Short read parallel targeted sequencing tools are OK for exome sequencing, as there aren’t many repeats in coding regions and as ~80% of all [inherited] disease-causing mutations are located within protein coding regions, many researchers and clinicians appear happy with this. However, for discovery, the fact that we are unable to resolve ~20% of disease causing variation, means it's not the tool for discovery (I am sure this is not news to most of you) and in the future, not even the tool for the clinic. What about structural variation, repeats, CNVs, centromeric and telomeric regions. These are important and as we’ve been accepting mediocrity in our sequencing technology for so long, we know very little about them, as we’ve been unable to sequence them.

Sure highly parallel shotgun sequencing can get us so far with genome sequencing and will certainly maintain it’s position as the dominant force in ‘whole’ (note: we have still not sequenced a complete human genome, nor are we able too with presently available technology) genome sequencing, blah blah blah. However, it’s not as great as we all thought it was when 454 & Solexa released their initial visions. We (genome scientists) deserve better than that, we’re bloody smart people, yet here we are accepting imperfect technology.

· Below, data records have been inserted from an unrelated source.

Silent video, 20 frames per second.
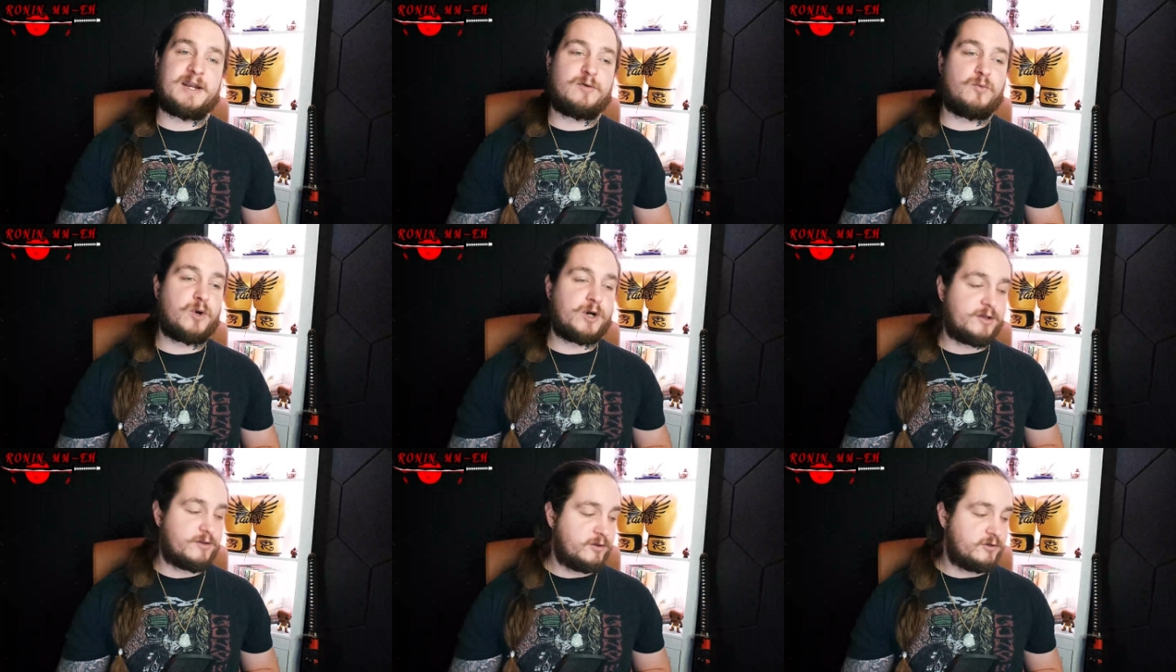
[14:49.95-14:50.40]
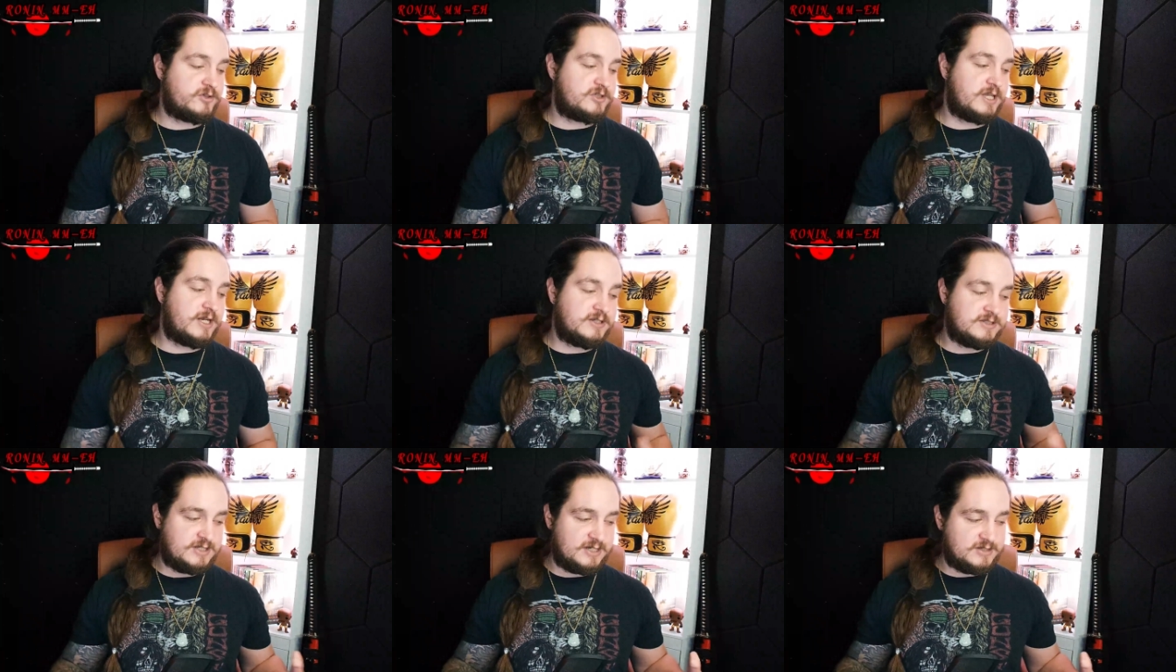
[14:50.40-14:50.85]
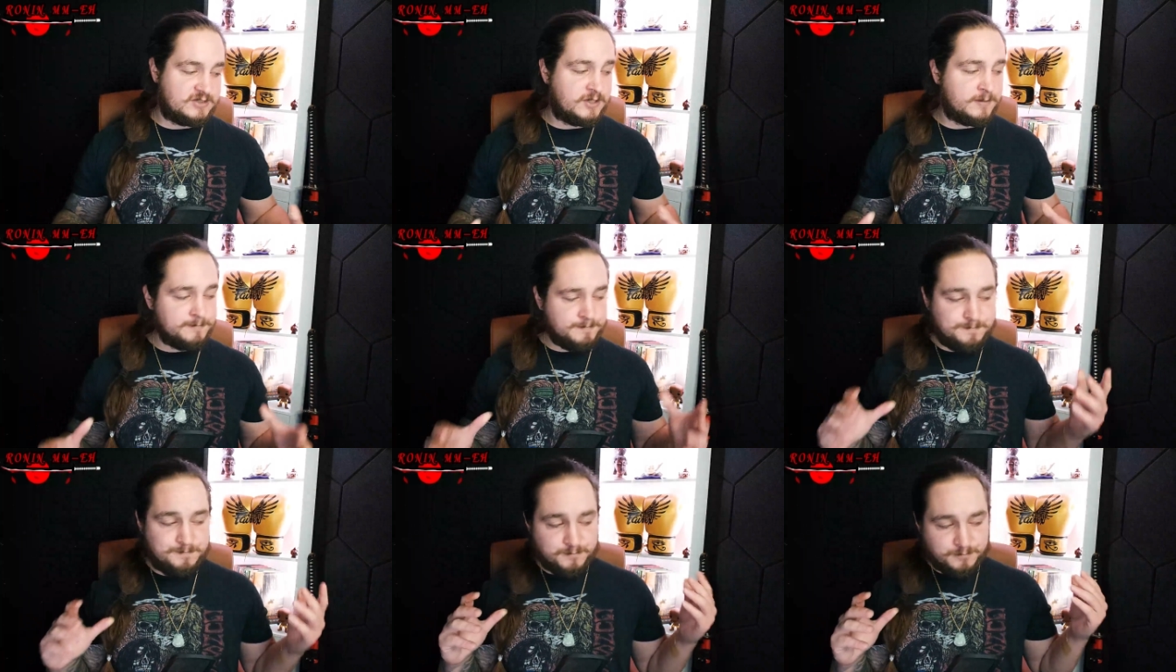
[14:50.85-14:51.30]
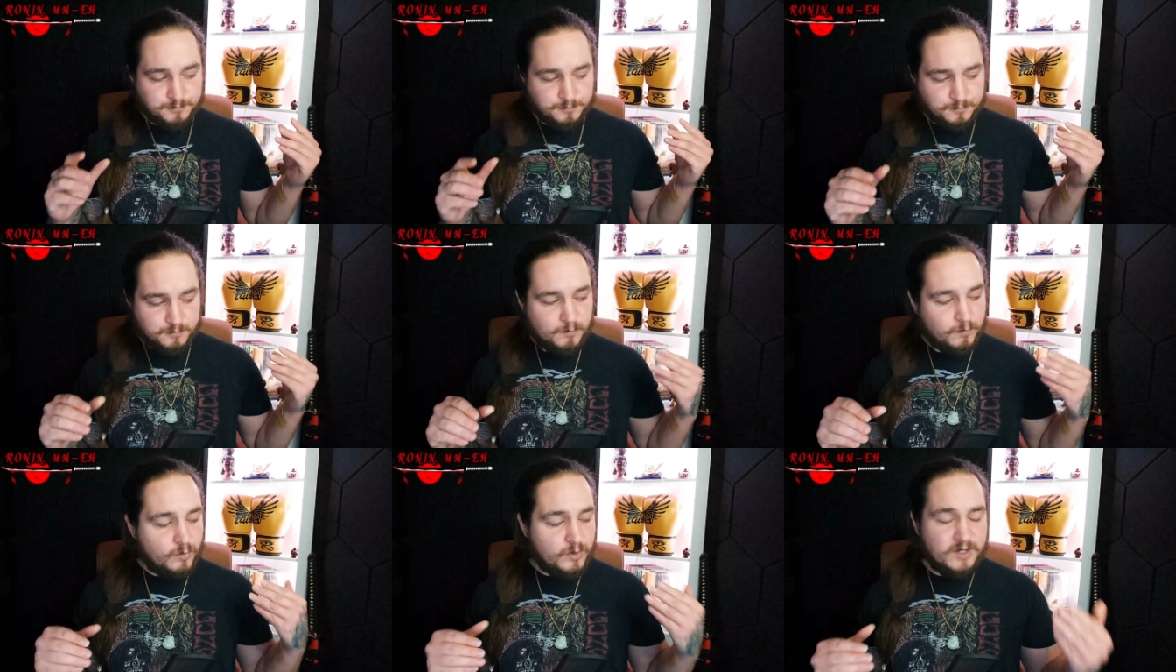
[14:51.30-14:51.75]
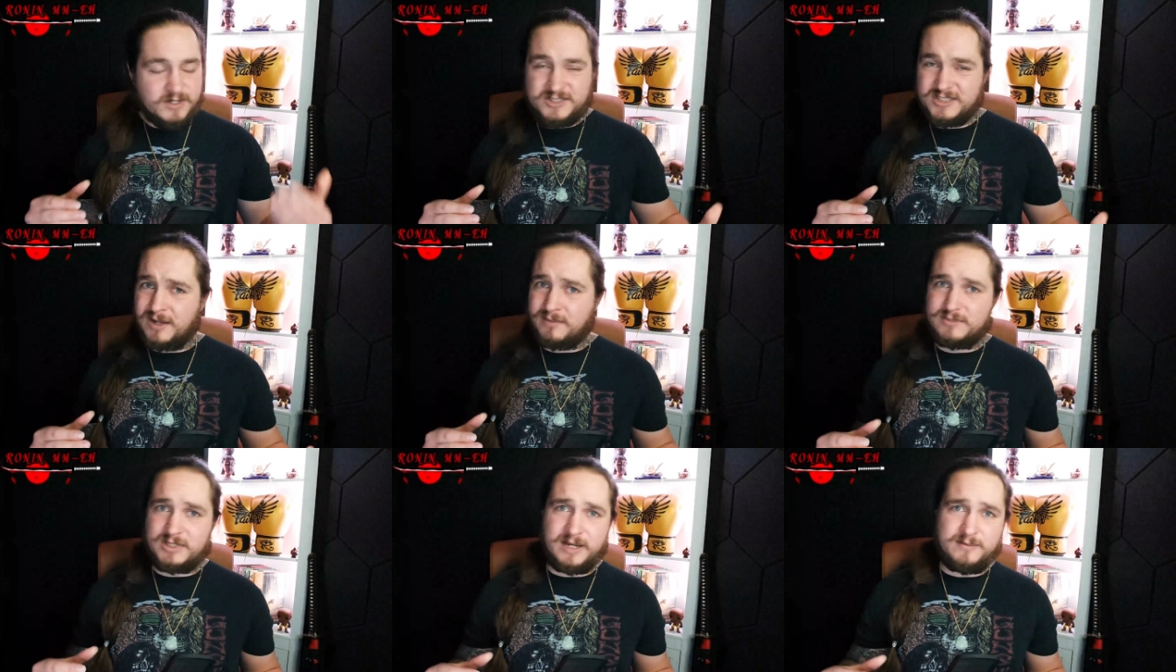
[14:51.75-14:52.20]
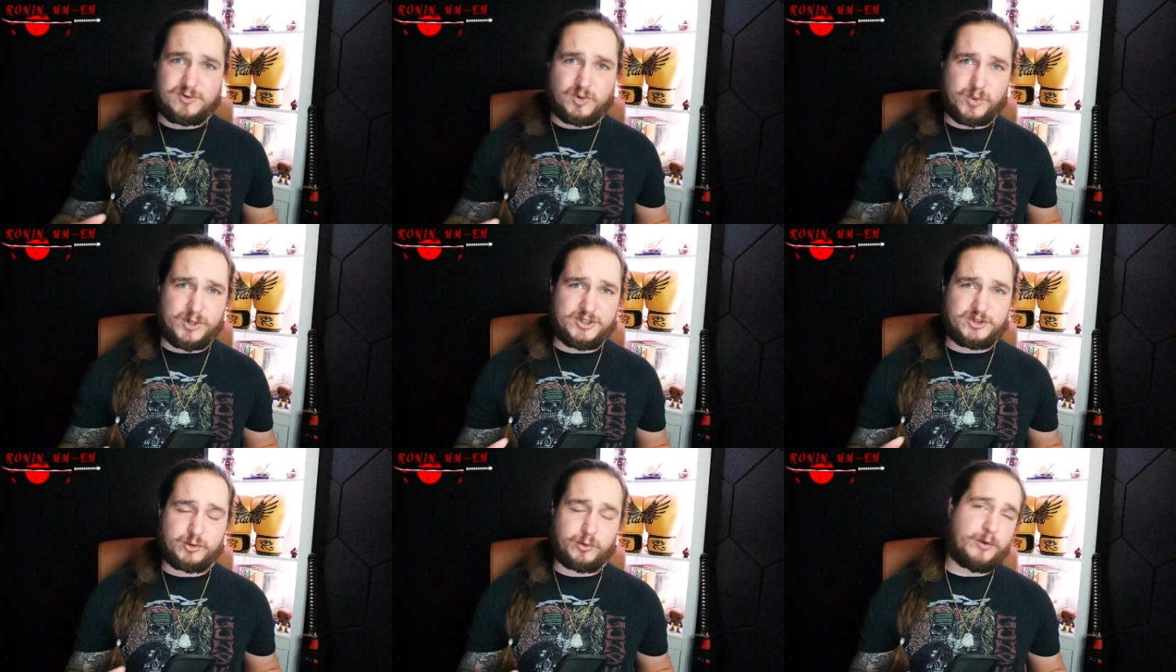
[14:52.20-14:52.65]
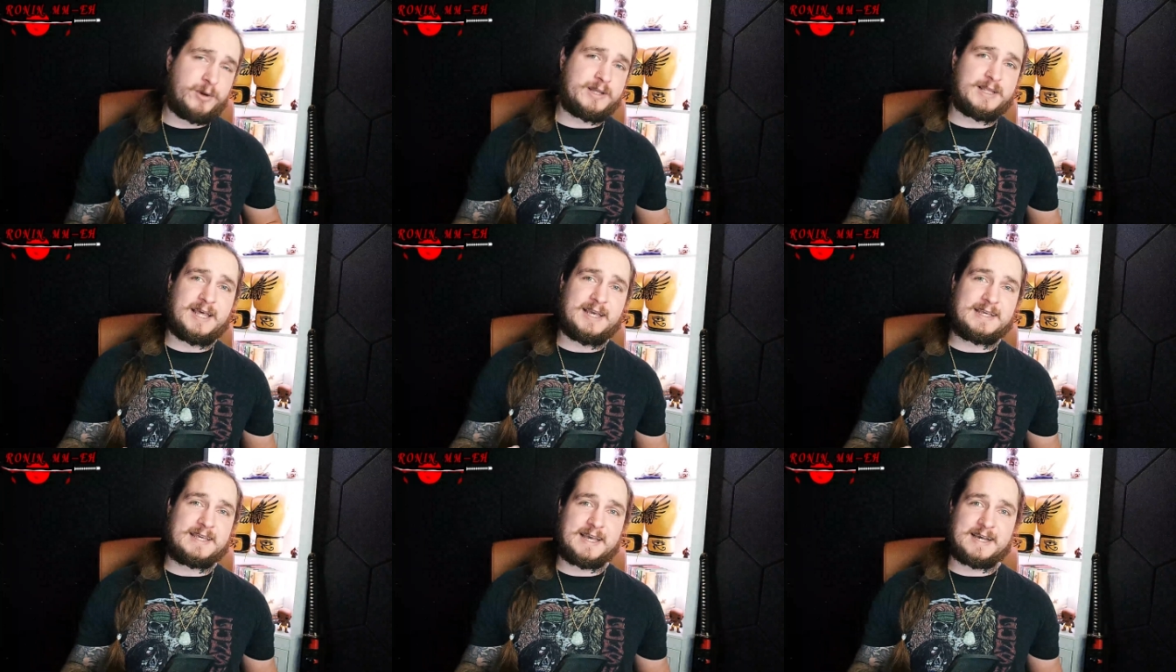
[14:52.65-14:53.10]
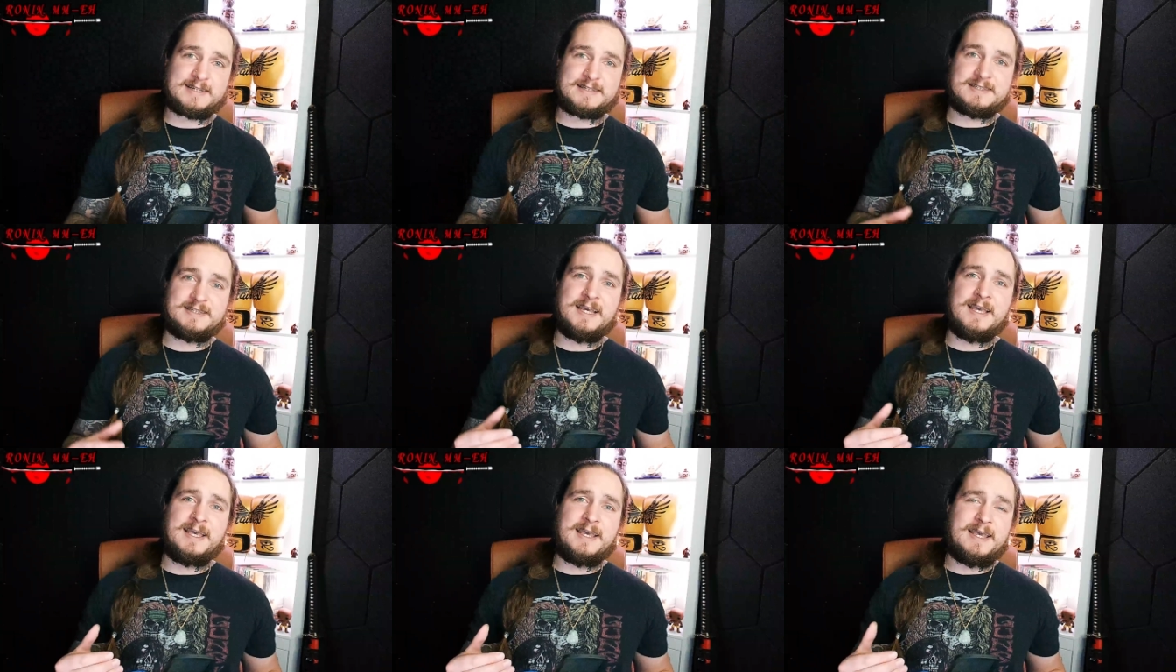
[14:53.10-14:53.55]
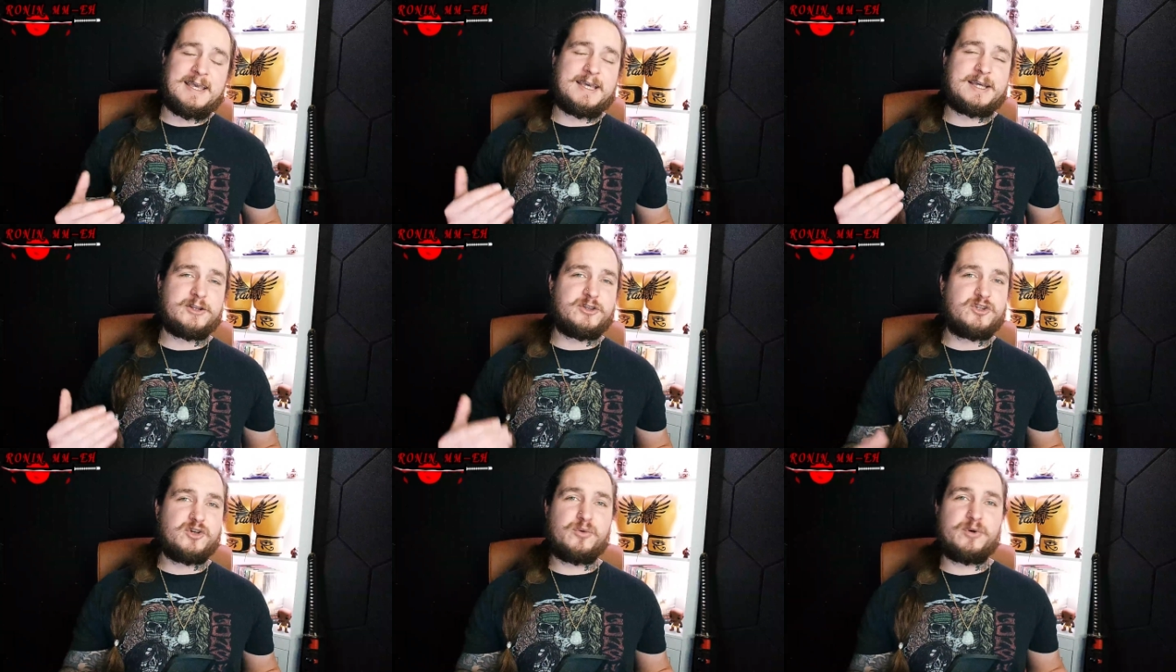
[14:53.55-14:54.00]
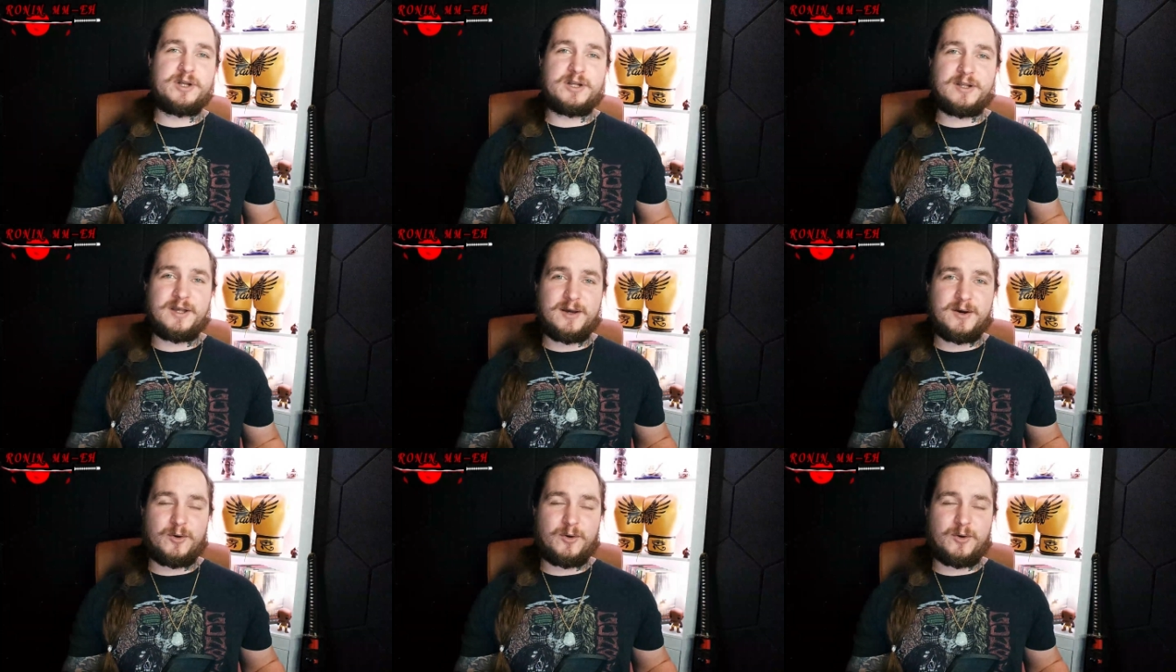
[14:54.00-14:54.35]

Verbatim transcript: One of those things is sometimes when he's throwing leg kicks, he can do it.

Short reads suck, assembling to a reference genome sucks more, missing out on important structural variation is scandalous. Why are we investing so much time and effort into making our sequencing and bioinformatics tools incrementally better? Isn’t that just accepting the status quo, essentially telling all budding young scientists that we’re giving up on technological innovation so that we can polish a turd…. C’mon people wake up and smell the asparagus (a random ‘23&me’ reference, if you’re now scratching your head and thinking I’ve lost the plot)?!?!

Yes, I'm spouting histrionics to make a point, shoot me!

It is the technology that's lacking at the moment. So we should focus on ways to build better devices that can read long fragments of single DNA molecules (preferably whole chromosomes, from telomere to telomere), directly, without relying on error prone enzymes, or reporter moieties and labels (move away from the ‘light’ people and join the dark-side… pH too for that matter) and with significant redundancy in the system to weed out stochastic and systematic errors!

These technologies exist today; they exist in the heads of scientists and in the labs of small companies vying for investment dollars. So why don’t we invest our time, money and efforts in helping & supporting them rather than drinking the shotgun-Kool-Aid and deriding the brave souls attempting to make the dream sequencer.